Jumat, 10 Agustus 2012

Karena Cinta Itu Emosi Bukan Definisi

1 potek terakhir cokelat ini mungkin bisa mewakili sepersekian emosi yang belum sempat tersampaikan. Aku merebah. Memberi kesempatan benang kusut untuk terurai dengan sendirinya di otak. Masih di zona nyaman, sekali lagi aku mulai memberi kesempatan benang itu untuk merangkai imajinasi dengan posisi saat itu yang sangat mendukung, memandang langit-langit kamar dan masih dengan playlist musik klasik menenangkan.
Musik ini seakan menuntunku untuk memaksa memutar memori yang sempat terekam.
Hari ini, tentang sebatang cokelat yang tidak lebih panjang dari mistarku tapi berhasil mengarahkanku untuk kembali ke kosa kata sederhana, 'cinta'. Siapapun yang pernah jatuh karena cinta tidak akan pernah bisa mendefinisikan apa dan mengapa cintanya bisa jatuh di sebuah objek. Karena cinta itu emosi bukan definisi, dan berdebat tentang cinta tidak akan berujung. Itu anugerah, katanya. Semua objek berhak merasakan dan menyampaikan rasa yang selama ini menjadi alasan untuk tersenyum. Menyampaikan dengan takaran yang pas.
Mengubah bahasa hati lewat frasa, kalimat, menjurus ke alinea penuh makna untuk dia yang tersayang. Bukan hal mudah menyampaikan apa yang sebenarnya hati rasakan.  Butuh nyali yang benar-benar 'laki'. Butuh emosi yang bisa menyampaikan tepat mengena di relung hatinya. Bukan sekedar berani merealisasikan lewat tutur kata yang terurai. Bukan sekedar aku suka kamu. Apalagi tentang... ya, semua gombalan dari penjilat lihai.
Ketika hati mengeja, mataku membaca lalu membayangkan dan menafsirkan makna terdalam lewat matanya. Tentang sebuah rasa yang lama berkerak saat itu meletup meledak dan tersampaikan lewat mata yang bicara. Benar-benar emosi dari hati tercermin dari sepasang bola matanya. Aku yakin kali pertama. Benar-benar sebuah rasa yang sudah terlanjur terpalung dalam.
Diam memaksaku untuk mengabaikan kode hati, ketika penyesalan yang ada sempat melintas. Melewatkan apa yang seharusnya bisa benar-benar merasakan sebuah ketulusan.

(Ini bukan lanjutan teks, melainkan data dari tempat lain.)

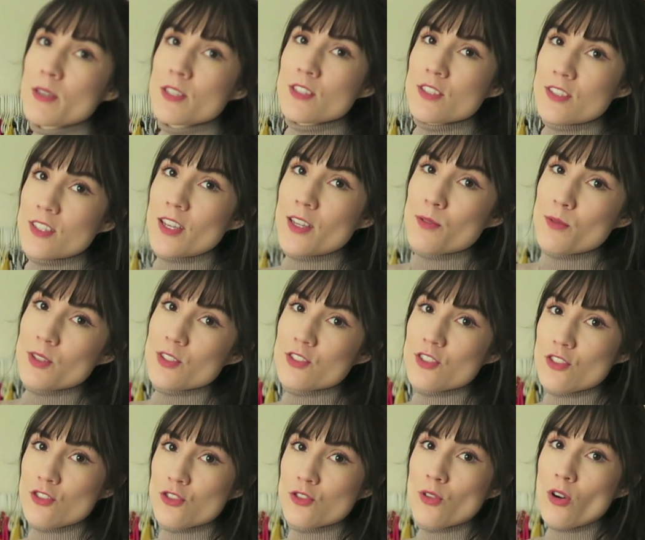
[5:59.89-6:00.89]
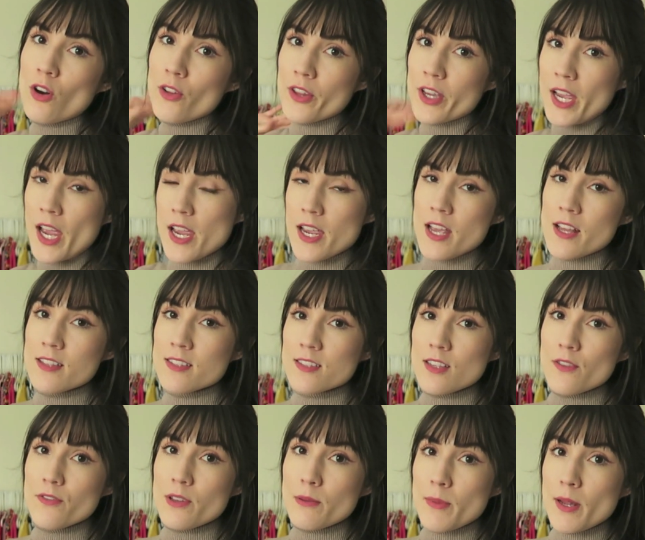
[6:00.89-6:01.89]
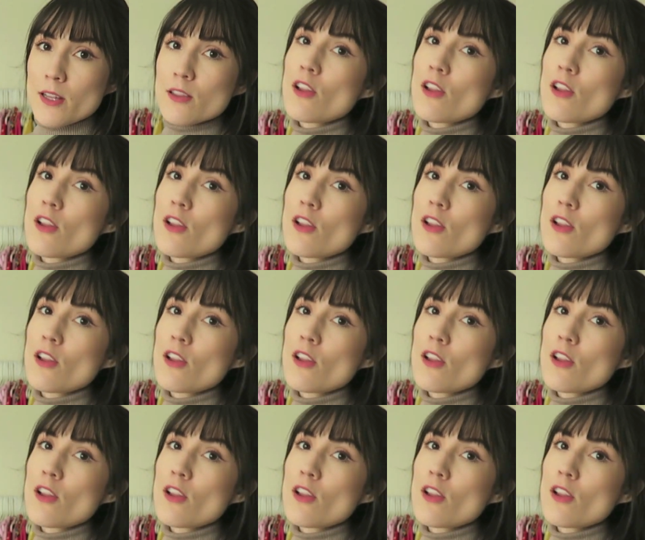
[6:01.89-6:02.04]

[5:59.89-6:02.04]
much did was just do all the hanging stuff in my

Menyesal. Menyesal. Menyesal tidak bisa memberi timbal balik yang serupa untuk sebuah emosi. Menyesal membiarkan harus ada yang merasakan perih untuk kesekian kalinya. Menyesal.
Entah helaan nafas ke berapa yang mengiringi, entah harus berapa lama menghela sedangkan semakin lama semakin tidak bisa diungkapkan. Speechless. Untuk skenario hari ini setidaknya emosi yang terpalung itu sempat meledak walaupun objek benar-benar mengecewakan. Menghancurkan skenario yang seharusnya termanis.
Maaf untuk lukanya. Untuk siapapun objeknya lakukan yang terbaik untuk dia yang tersayang. Untuk apapun timbal balik yang kalian terima, kalian hebat setidaknya berani keluar dari zona pecundang. Untuk kesempatannya setidaknya terima kasih sempat merealisasikan. Untuk siapapun yang kalian harapkan, untuk siapapun yang kalian cinta. Lakukan sebelum penyesalan datang.